== Problem details ==
Every entry is to be restated exactly; pictures are not part of the copy.
(Information given)
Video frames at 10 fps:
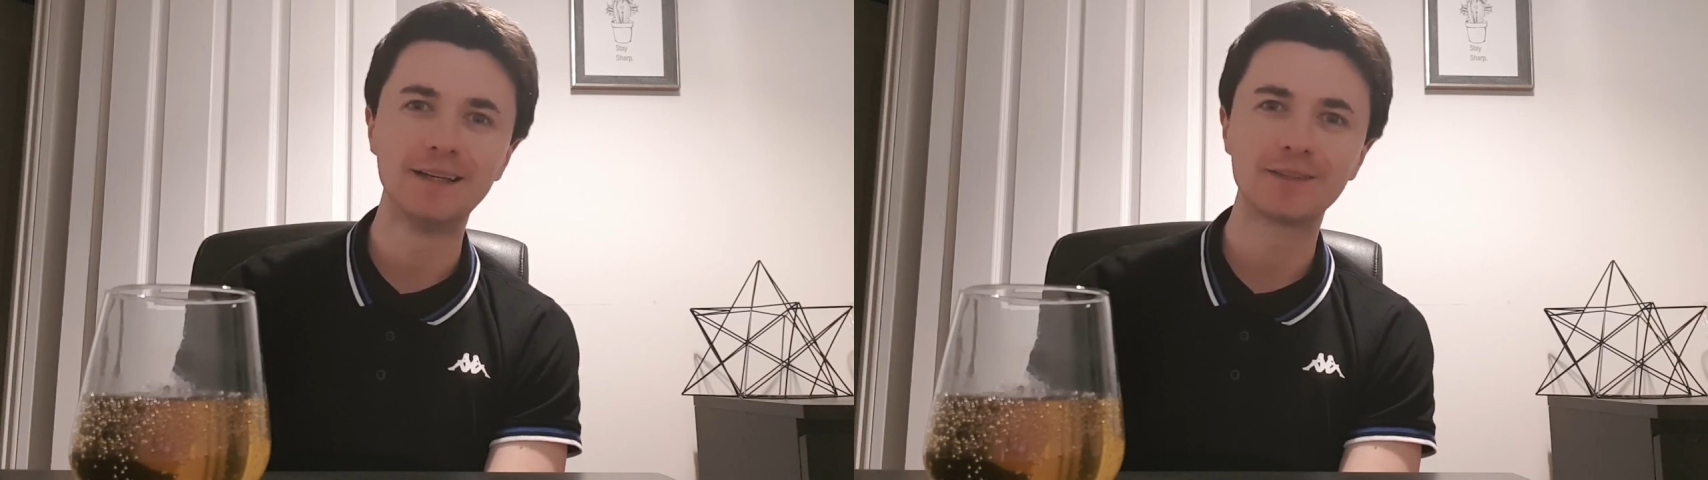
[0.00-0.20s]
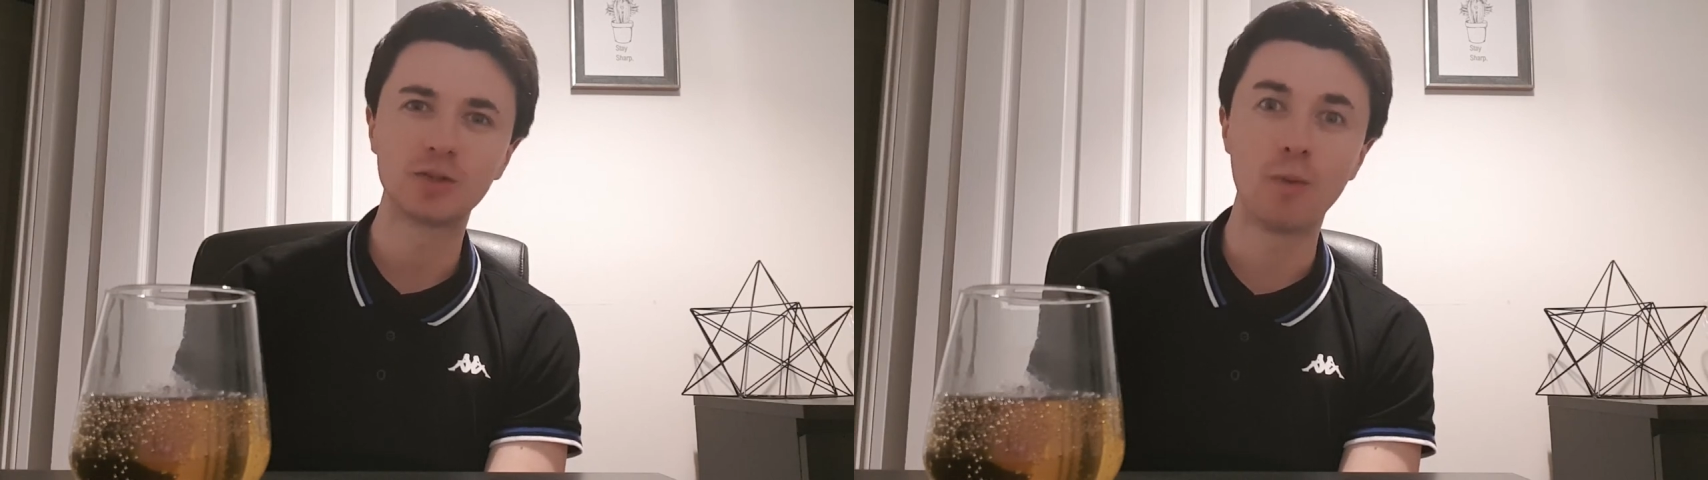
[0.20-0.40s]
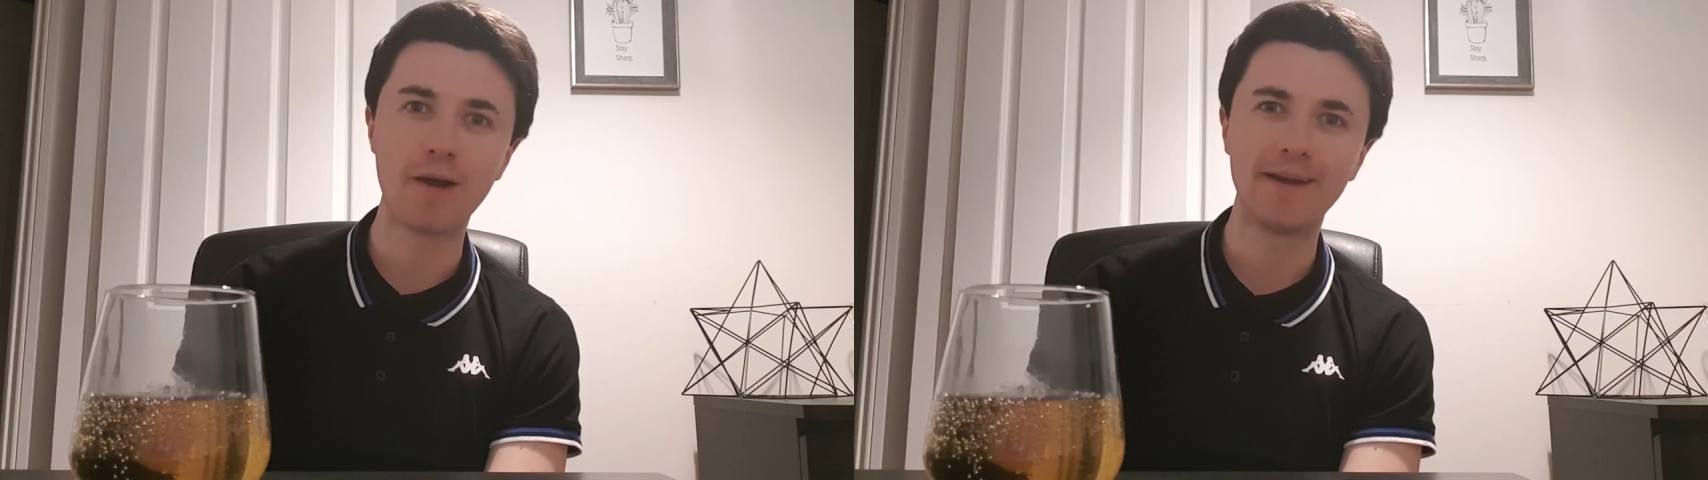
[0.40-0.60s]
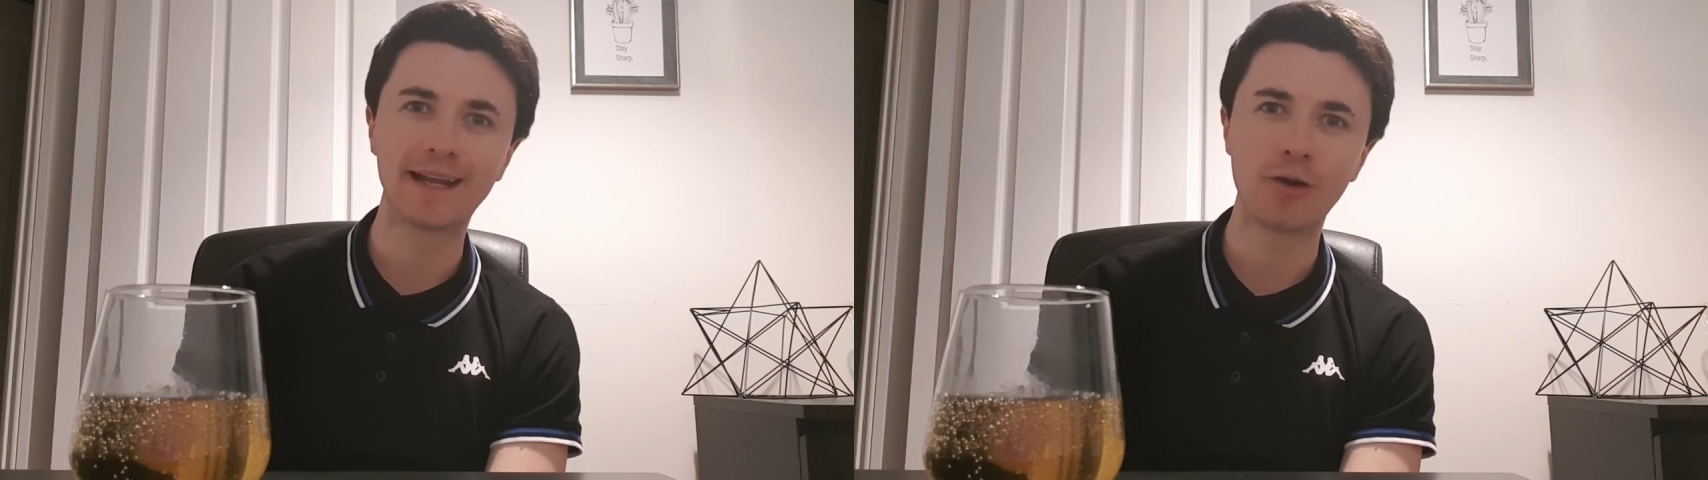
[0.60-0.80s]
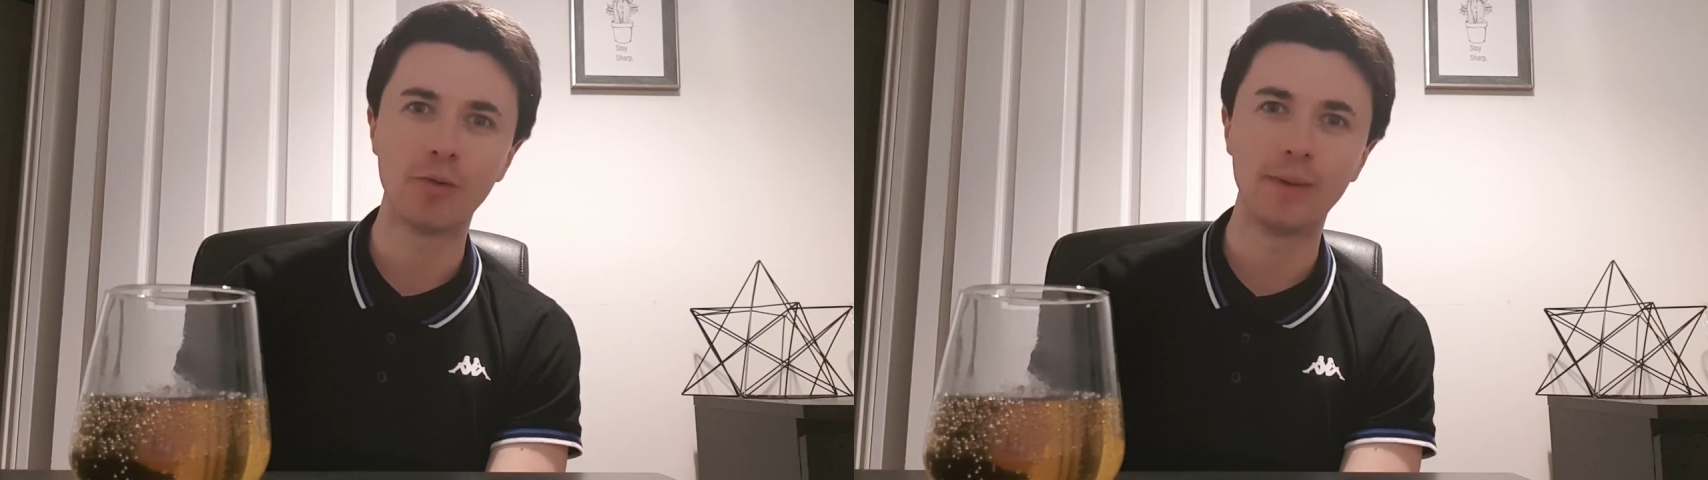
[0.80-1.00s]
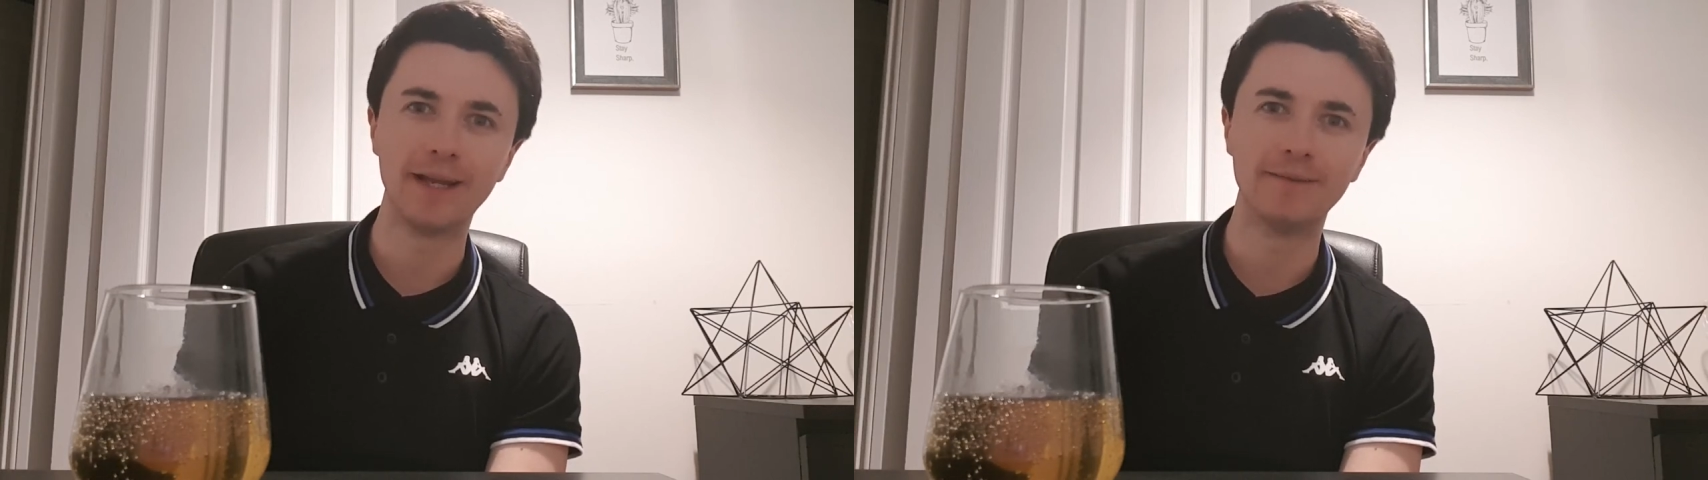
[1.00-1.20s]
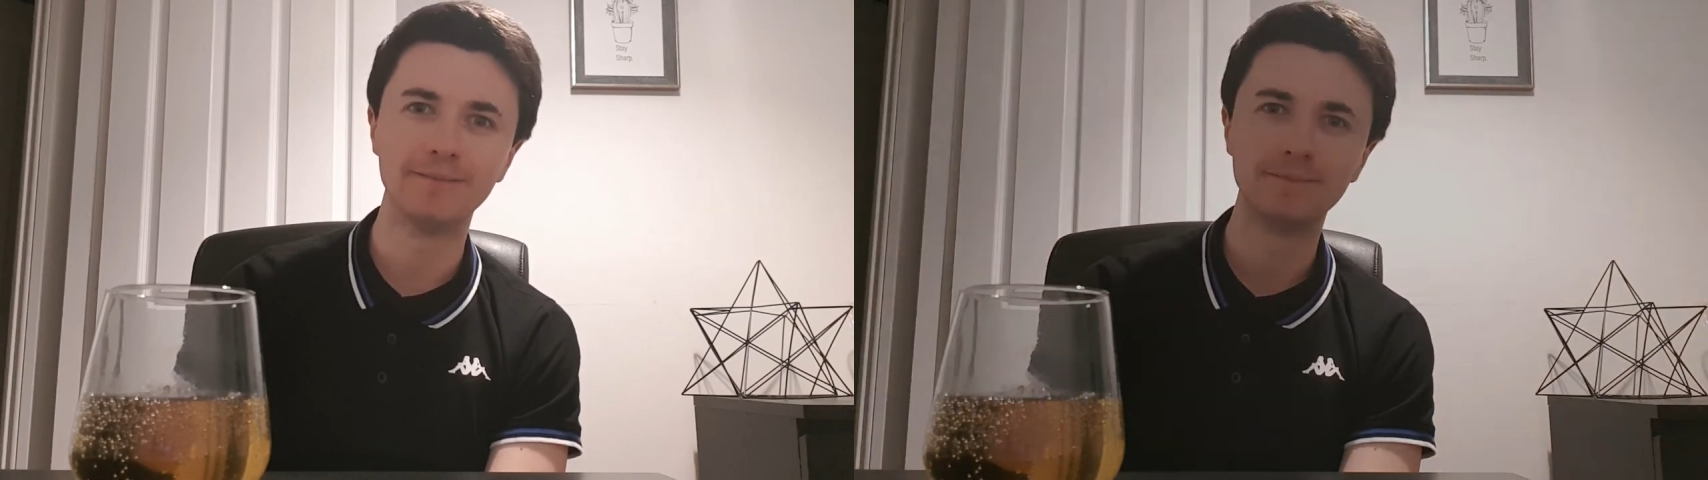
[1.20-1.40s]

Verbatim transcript: somewhere in the Caribbean.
(End Information given)
== Output of the task ==
Video frames at 10 fps:
[0.00-0.20s]
[0.20-0.40s]
[0.40-0.60s]
[0.60-0.80s]
[0.80-1.00s]
[1.00-1.20s]
[1.20-1.40s]

Verbatim transcript: somewhere in the Caribbean.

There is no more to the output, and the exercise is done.